F i g. 3 shows a circuit arrangement constructed for the above purpose. An amplifier 65 and 66 and, in addition, a ± ^ operational amplifier 67 and 68 are connected to connections 63 and 64. The output signal of the ± K operational amplifier 67 or 68 connected to the other terminal 02 or 64 is added to the output signal of one of the amplifiers 65 or 66 in an adder stage 69 or 70, respectively. There are between the adder 69 or 70 and the ± K operational amplifier 67

and 68 respectively adjusting members 71 and 72 respectively connected between them, which are expediently used as variable resistors are executed. The sum signals obtained as output signals of the adder stages 69 and 70, respectively are connected to terminals 73 and 74, respectively.

ίο F i g. 4 shows an embodiment for a ± ^ 'operational amplifier. Output signals of opposite polarity occur at the emitter and collector of a transistor. For the adjustment members as Tl and 72, variable resistors used

booths of 10 kiloohms are preferably used.

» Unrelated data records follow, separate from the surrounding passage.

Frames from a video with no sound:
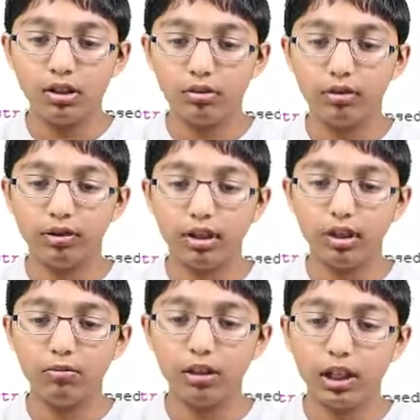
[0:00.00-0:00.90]
so you have to
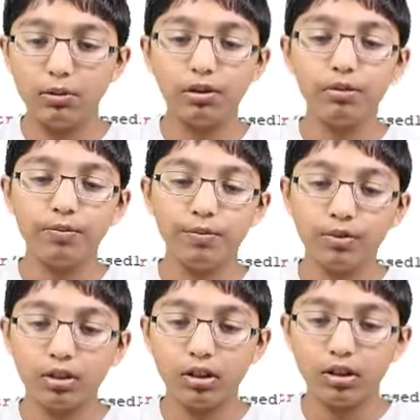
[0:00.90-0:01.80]
type label
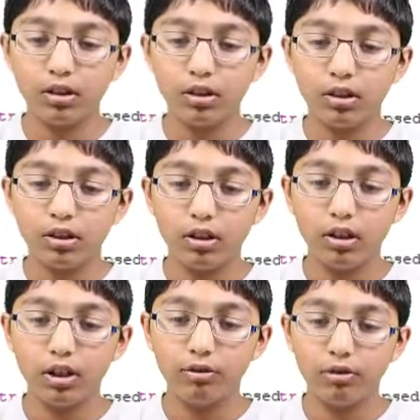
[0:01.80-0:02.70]

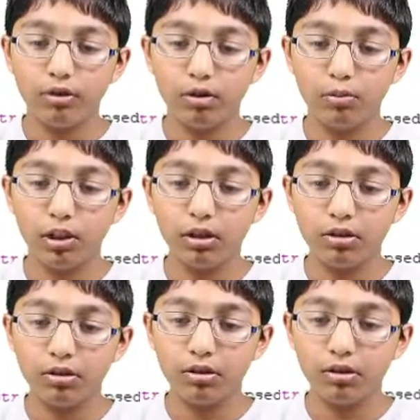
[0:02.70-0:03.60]
after a comma
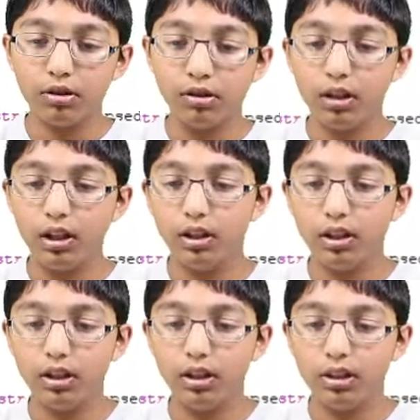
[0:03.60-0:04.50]

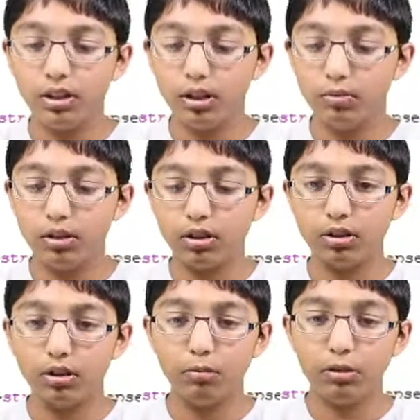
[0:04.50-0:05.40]
and then type
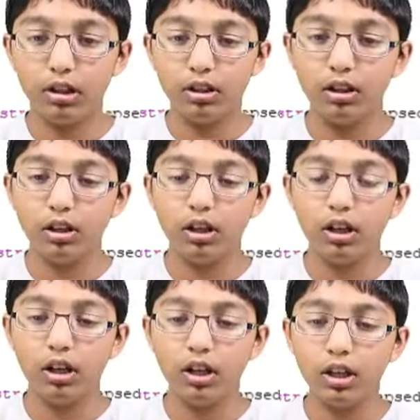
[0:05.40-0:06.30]
comma
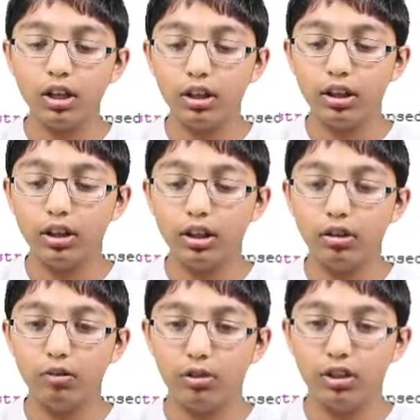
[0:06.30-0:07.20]
i and
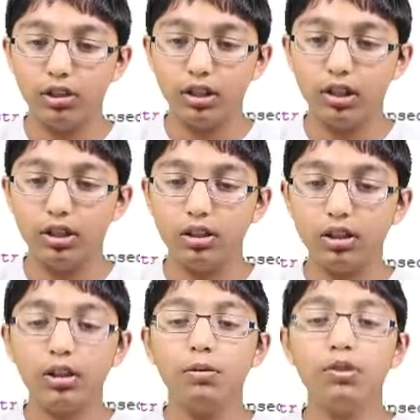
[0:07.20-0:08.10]
then comma j
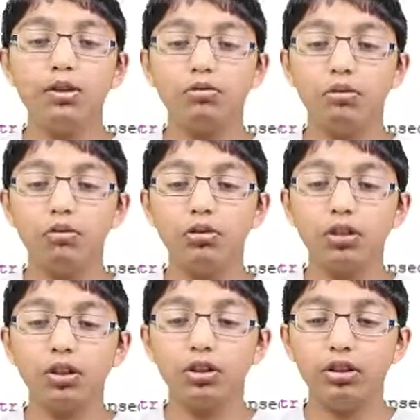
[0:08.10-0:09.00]
because we're
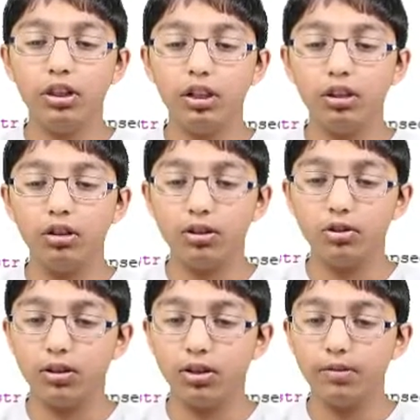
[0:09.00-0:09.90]
also going to need those
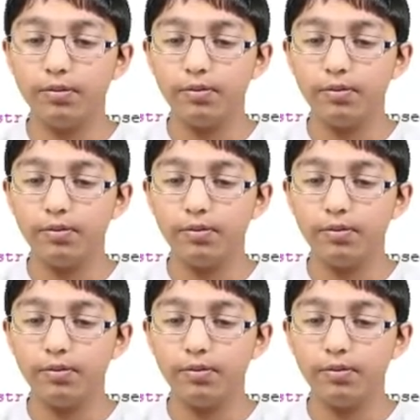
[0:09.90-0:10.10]
as well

If the movable tap of these variable resistances is fixed in the middle, then the outputs of the ± K operation amplifiers 6 "? And 68" are zero. "

At the connections 63 and 64 of the circuit arrangement are now. as in Fig. 3 indicated, demodulated color difference signals - X or - Z given, for example, the output signals of the clamping circuits of the decoder of a color television

represent the recipient. The color difference signals - ν and - Z thus represent the input signals of an amplifier 65 or 66 and a ± K operational amplifier 68 or 67. The color difference signals are only amplified in the amplifiers 65 and 66. The output signals of these amplifiers 65 and 66 are given directly to the addition stage 69 and 70, respectively. In the ± ^ operational amplifiers 67 and

68 an output signal ± K {- Z) or ± K {- X) is formed from the color difference signals, the respectively

via an adjusting member 71 or 72 to an adder stage

69 or 70 is given. The desired signals - A '± K (- Z) or --Z ± K (-X) are thus obtained at the end terminals 73 and 74. By coupling the setting members 71 and 72 in opposite directions, one obtains —Z ± K (-X) for -A '± K (-Z).

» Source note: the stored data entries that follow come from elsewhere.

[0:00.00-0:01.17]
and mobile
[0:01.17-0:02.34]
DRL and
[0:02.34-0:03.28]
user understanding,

With the help of this circuit arrangement, a color setting is accordingly possible. Of course, this method can also be used in the same way for R - Y or B - V signals. The line sequential color television system is then fabricated using the circuitry described above. The color encoder can be provided on the transmission side and the color decoder on the receiver side.

1 sheet of drawings

Claims (3)

Patent claims: 1. Circuit arrangement for setting the hue on a color television set for a zeilensequL-ntielles color television system, a color television signal consisting of a luminance signal, two line-sequential color difference signals and one during ι *. Horizontal sync signal section transmitted Farbsvnchronsignal is sawn \ o, characterized in that the demodulated color difference signals - Λ "-. Z are each an amplifier (65 66) and each having a ± K-Operunonsverstärker are supplied (67. 68), where K is a factor between -1 and -1 is that the output signals of the amplifier for the -X or -Z signal and of the ± K operational amplifier for the -Z or -A 'signal are fed to an adding run (69 and 70) and in that adjusting members (71. 72) for changing the rela- -i ven signal components in the sum signal - are provided A '± K (-zl b / w -Z-Ki-X.). 2. Circuit arrangement according to claim 1, characterized in that the adjusting members (71. 72) are coupled for opposing setting. -5 3. Circuit arrangement according to claim 1, characterized in that the adjusting members (71. 72) are variable resistances.